Atualmente, no Iraque, o Hisbolá e outras milícias controladas pelo Irã tem lançado foguetes contra as bases dos EUA (que retaliam vigorosamente). Alegam que lutam para expulsar os militares americanos, pois a única razão de sua presença seria ameaçar o vizinho Irã e pressionar o  próprio governo iraquiano.

Já os americanos dizem que essas bases são necessárias para conter a expansão do controle iraniano sobre o Iraque.

Pouco antes da posse de Biden, o irã, temendo provocar uma guerra com os EUA de Donald Trump, insistiu para que esses grupos se abstivessem de ataques a forças americanas.

Ao lado do Hisbolá político existe o Hisbolá militar, responsabilizado por algumas ações realmente terroristas (vitimando civis), das quais a última foi na Bulgária, em 2012.

Os  EUA, Israel e a maioria dos países da Europa consideram o Hisbolá terrorista. A França, apenas a ala militar, enquanto a China, a Noruega, a Rússia e a Suíça não condenam o grupo. Vale citar a opinião do célebre jornalista israelense Uri Avnery: “Algumas pessoas podem odiar o Hisbolá e detestar Nasrallah (chefe do movimento). Mas chamar de ‘terrorista’ é simplesmente estúpido.”

O Irã afirma que sua atuação nesses fronts externos se justifica pela  necessidade de defesa contra ataques  de Israel e dos EUA.

A tendência nos EUA e aliados ocidentais é paralisar o  programa balístico do Irã e a sua influência perturbadora nos países vizinhos em negociação depois da volta dos EUA ao Acordo Nuclear e da volta do Irã ao enriquecimento de urânio previsto.

Recentemente, cresce a ideia de retardar a retirada americana para assustar Teerã e forçar seu governo a incluir as exigências ocidentais numa alteração do Acordo Nuclear.

É um oportunismo rejeitado in limine pela International Crisis Group, uma instituição respeitada, em toda a parte, que visa evitar guerras: “Restaurar o acordo nuclear, com seus benefícios consideráveis na não-proliferação (de estados com armas nucleares), poderia trazer um maior comprometimento nas relações diplomáticas EUA-Irã. Mas um ou ambos os lados podem ser tentados a fazer demandas adicionais, o que seria uma receita para o impasse.”

O presidente Rouhani já desistiu da sua demanda, o pagamento ao Irã dos prejuízos causados pelas sanções do governo Trump. Mas, ele faz questão de que os EUA deem o primeiro passo, voltando ao Acordo Nuclear com o Irã e cancelando as sanções.
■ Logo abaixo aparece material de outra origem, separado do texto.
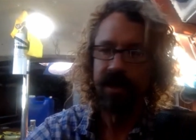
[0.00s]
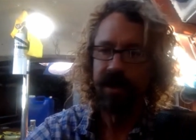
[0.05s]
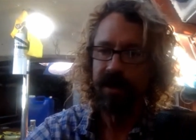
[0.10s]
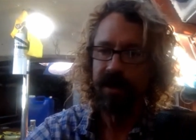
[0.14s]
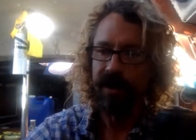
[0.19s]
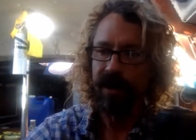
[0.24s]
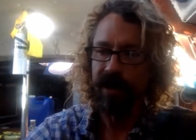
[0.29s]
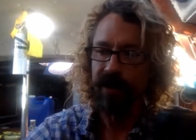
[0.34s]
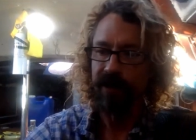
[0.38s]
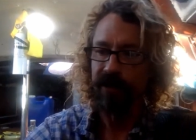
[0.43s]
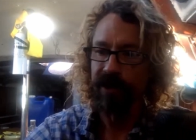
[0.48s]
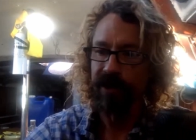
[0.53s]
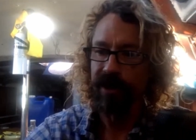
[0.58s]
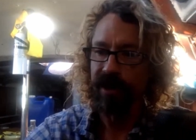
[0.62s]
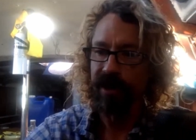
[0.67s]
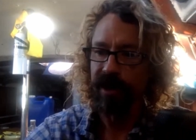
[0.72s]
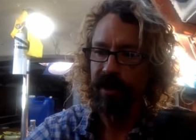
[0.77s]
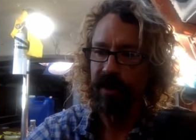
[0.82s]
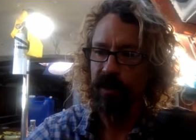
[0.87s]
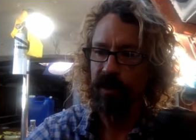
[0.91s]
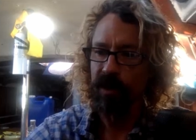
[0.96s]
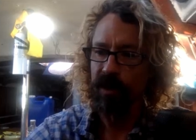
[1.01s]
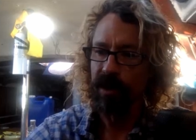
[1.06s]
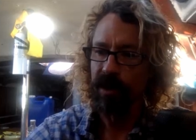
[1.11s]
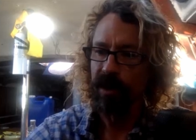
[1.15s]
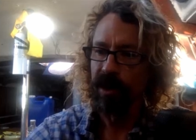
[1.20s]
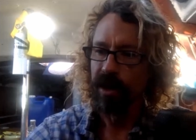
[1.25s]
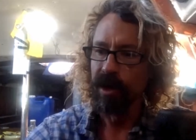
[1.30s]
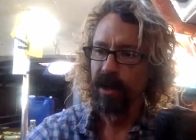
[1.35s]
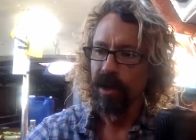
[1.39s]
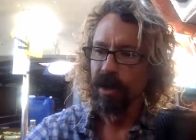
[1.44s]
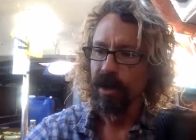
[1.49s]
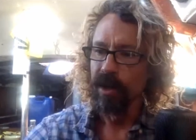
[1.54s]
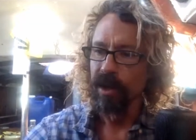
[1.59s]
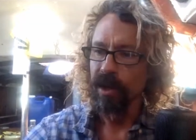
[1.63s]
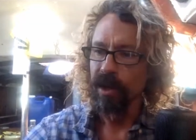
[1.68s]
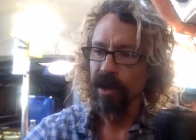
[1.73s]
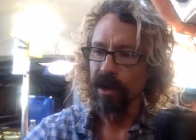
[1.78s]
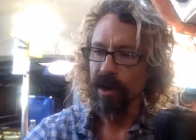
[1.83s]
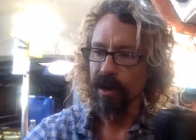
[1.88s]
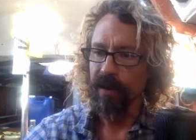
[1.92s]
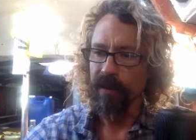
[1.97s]
not drinking anymore.
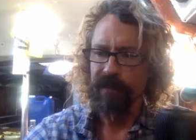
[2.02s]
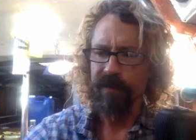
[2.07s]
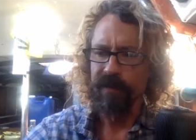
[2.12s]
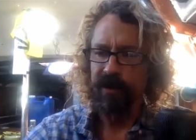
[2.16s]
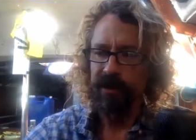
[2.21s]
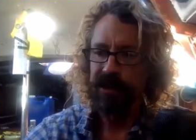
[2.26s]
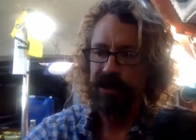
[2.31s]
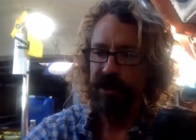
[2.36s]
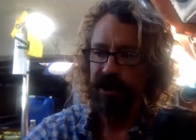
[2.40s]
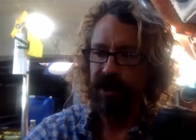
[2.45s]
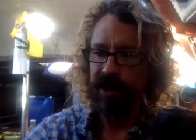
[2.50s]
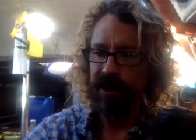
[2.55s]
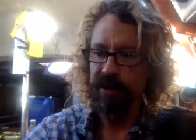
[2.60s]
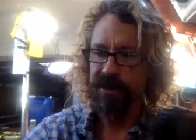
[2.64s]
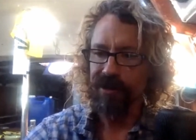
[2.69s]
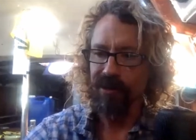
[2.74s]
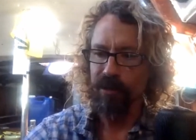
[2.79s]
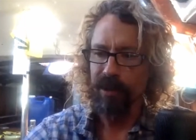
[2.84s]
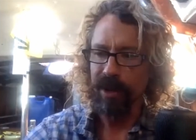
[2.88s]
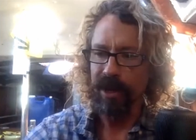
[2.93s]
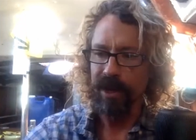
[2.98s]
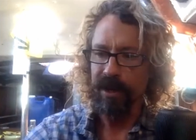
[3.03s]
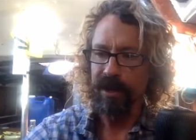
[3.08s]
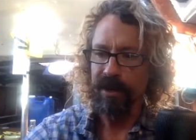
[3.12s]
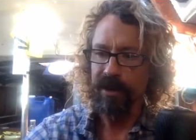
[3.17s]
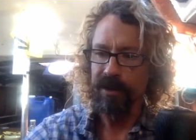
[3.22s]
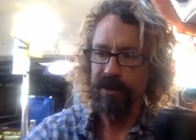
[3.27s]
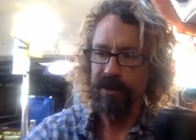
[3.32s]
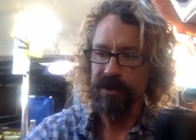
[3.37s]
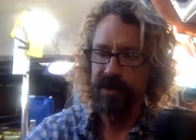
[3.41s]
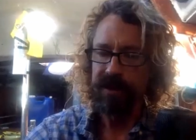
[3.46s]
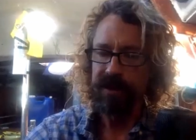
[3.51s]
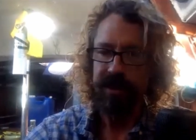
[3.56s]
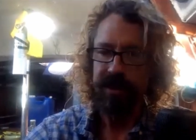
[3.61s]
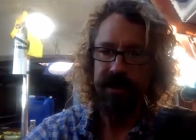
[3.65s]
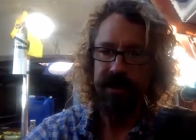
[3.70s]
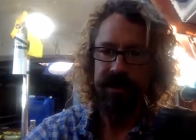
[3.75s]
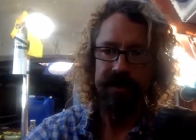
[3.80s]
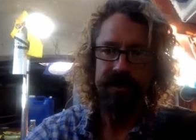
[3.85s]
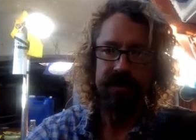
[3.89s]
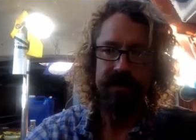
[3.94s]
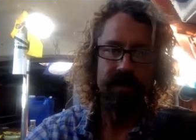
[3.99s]
Right. Uh, in the first right. year, as everybody knows, is
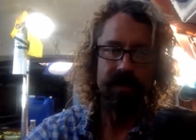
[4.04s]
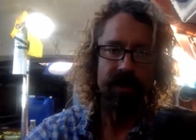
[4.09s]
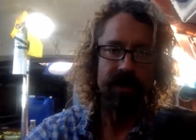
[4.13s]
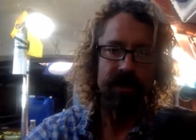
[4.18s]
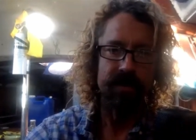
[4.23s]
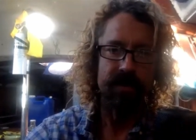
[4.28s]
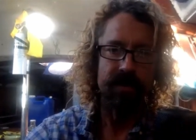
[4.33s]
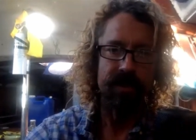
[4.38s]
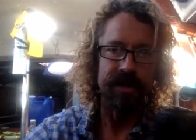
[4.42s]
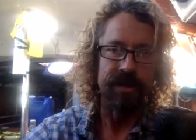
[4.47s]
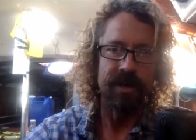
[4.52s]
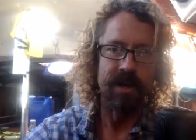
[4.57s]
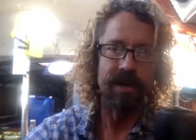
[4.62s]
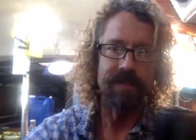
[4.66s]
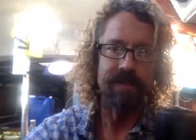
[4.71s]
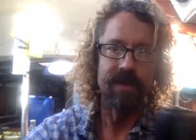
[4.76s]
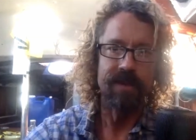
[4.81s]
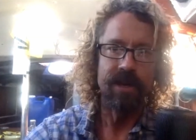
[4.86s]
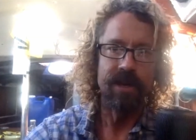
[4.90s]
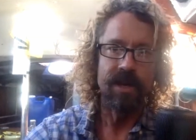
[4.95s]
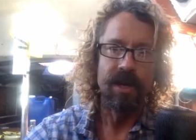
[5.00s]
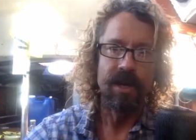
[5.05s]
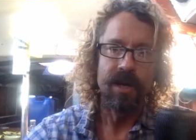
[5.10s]
is is pretty tough.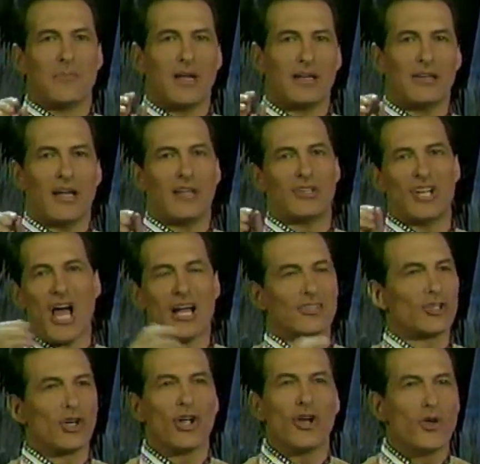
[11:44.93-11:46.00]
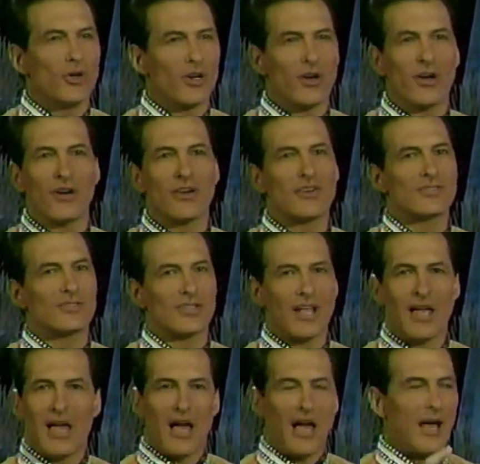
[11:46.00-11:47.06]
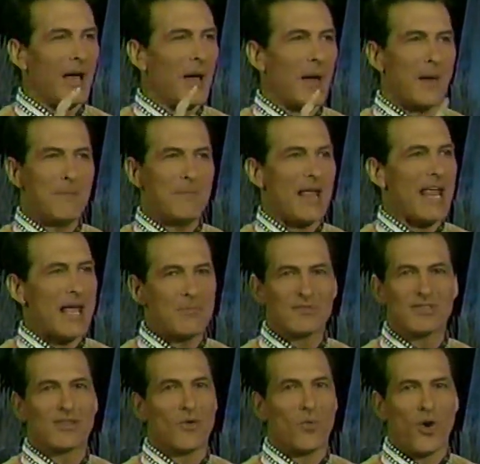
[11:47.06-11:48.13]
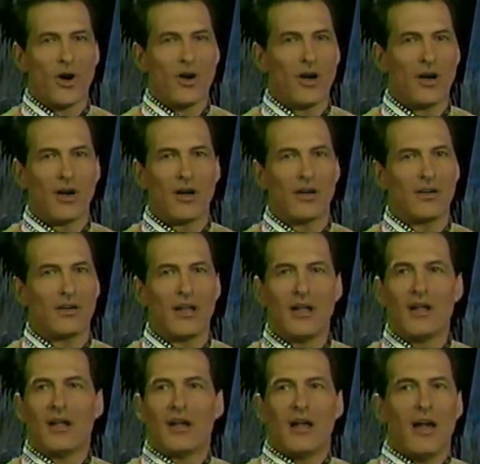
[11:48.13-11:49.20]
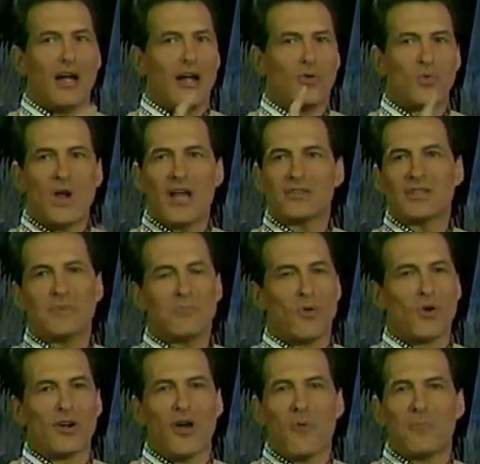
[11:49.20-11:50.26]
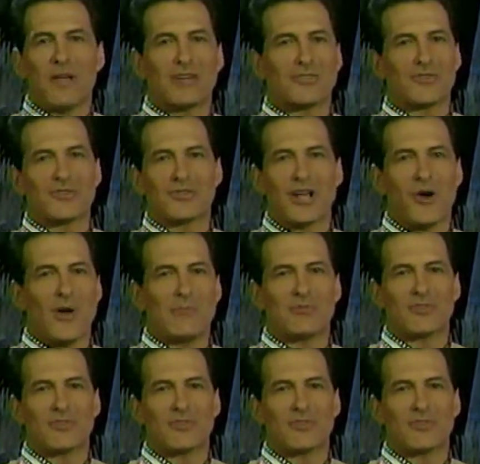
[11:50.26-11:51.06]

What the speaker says: But Dr. Hooters, Ma'am's the Word, raunchy porno picture show.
Agora, a bola está com Biden,  enfático pronunciamento do presidente iraniano, declarou que o processo de pacificação deveria começar com o Irã comprometendo-se a respeitar todas as nomas do Acordo Nuclear.

Diplomático, Zarif, o ministro Zarif do Exterior do Irã, propôs que as medidas dos dois países se efetuassem passo a passo, simultaneamente, até o último, que EUA e Irã dariam juntos.

Zafrif propôs que a supervisão e o escalonamento das ações coubessem a Joseph Borrell, o chefe do Exterior da União Europeia. O presidente da França, Emanuel Macron, se ofereceu para este papel.Caso Biden aceite a sugestão de Zarif, vai rejeitar tanto Borrell, quanto Macron, pois deseja a participação europeia no processo, mas não como o protagonista principal que deve ser ele, como líder auto-proclamado do mundo.

As dúvidas persistem. Blinken e Sullivan, nomeados para as principais posições na área da política externa, me parecem um tanto alinhados com o lado imperialista de Biden.

No entanto, para atuar como seu enviado especial ao Irã, Biden nomeou Rob Malley, altamente qualificado por seu papel de líder dos negociadores americanos no Acordo Nuclear com o Irã, de 2015, além ter sido coordenador, nomeado por Obama, para o Oriente Médio, Norte da África e região do Golfo.

Sua nomeação, contestado pela direita americana,  parece sinalizar que Biden deseja realmente cumprir sua promessa de voltar ao Acordo Nuclear de forme justa.

O novo representante dos EUA para o Irã já está viajando pelos países signatários do acordo para ouvir opiniões. Israel, a Arábia Saudita e os Emirados Árabes também deverão ser consultados.

Tudo  bem, mas uma certa pressa é recomendável.

Em junho, tem eleições no Irã e os ultras são os favoritos.

Não se espere deles a prudência e a boa vontade do presidente Rouhani.